■ **What to do**
In the records below, which lines include "video"? Copy them.
#### Records supplied
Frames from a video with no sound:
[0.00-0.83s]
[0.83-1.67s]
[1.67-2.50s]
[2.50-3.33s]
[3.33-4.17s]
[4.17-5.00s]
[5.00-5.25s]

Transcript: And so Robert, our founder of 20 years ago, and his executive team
########
#### Records supplied
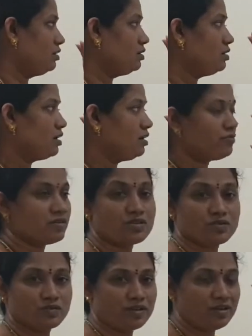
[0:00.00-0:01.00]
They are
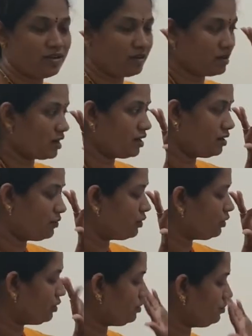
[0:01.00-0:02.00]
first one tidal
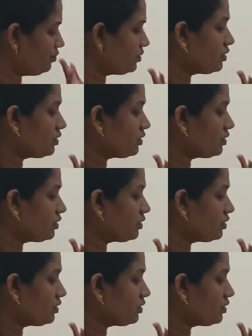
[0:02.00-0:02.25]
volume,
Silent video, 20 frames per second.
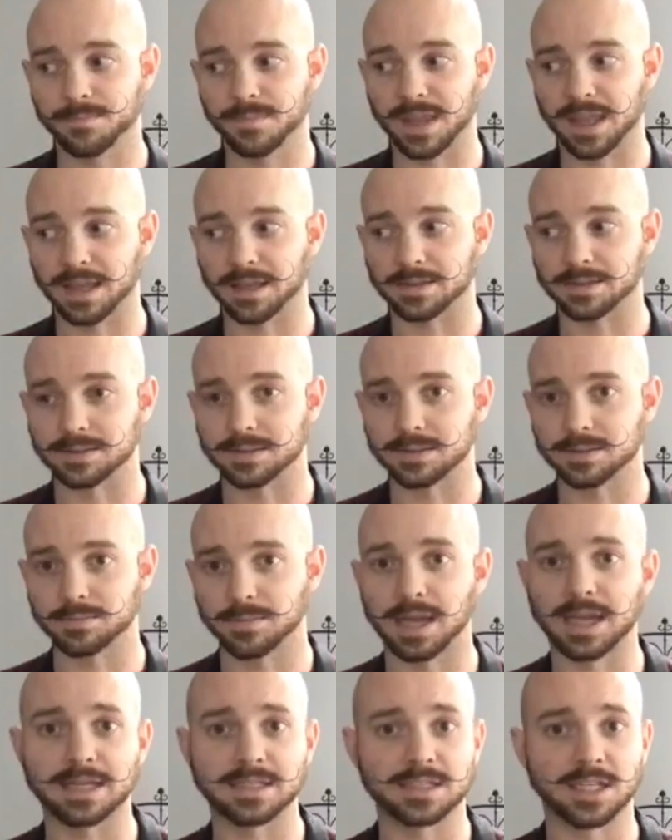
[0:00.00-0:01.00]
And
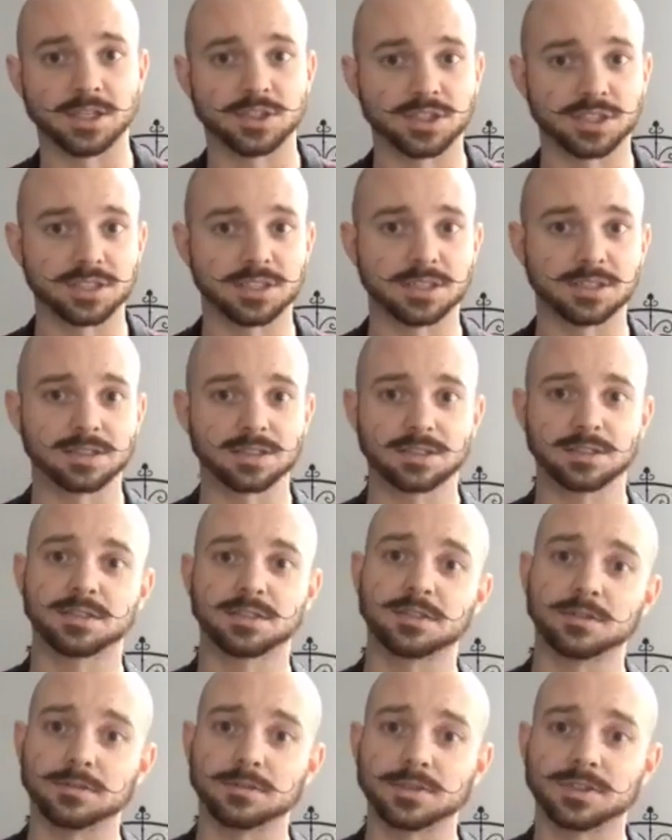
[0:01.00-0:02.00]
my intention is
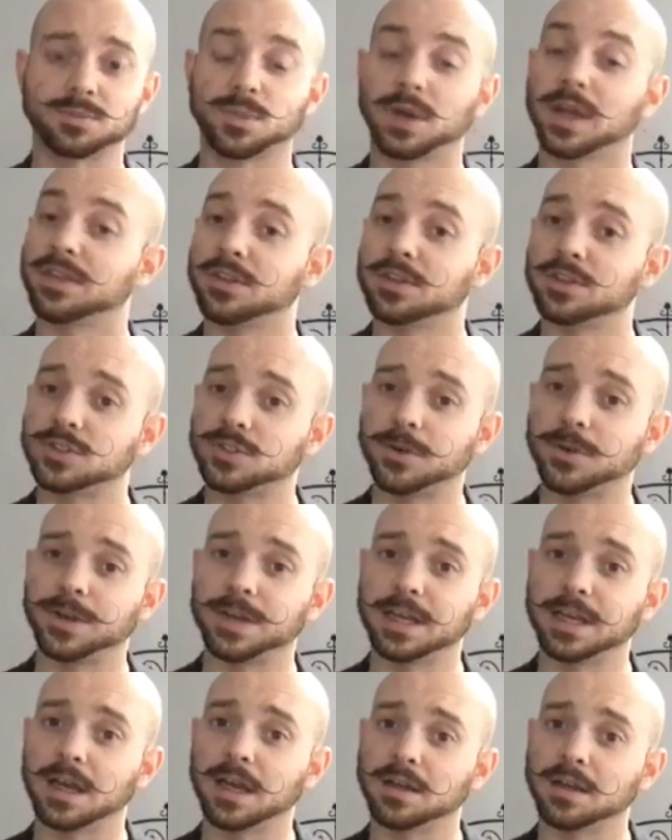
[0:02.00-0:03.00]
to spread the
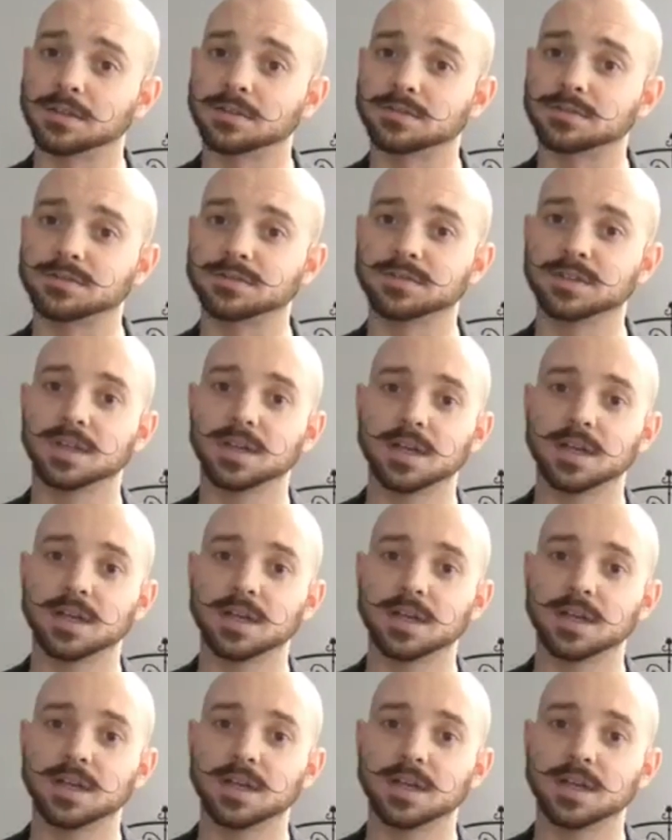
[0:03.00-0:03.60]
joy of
########
■ **Your response**
Frames from a video with no sound:
Silent video, 20 frames per second.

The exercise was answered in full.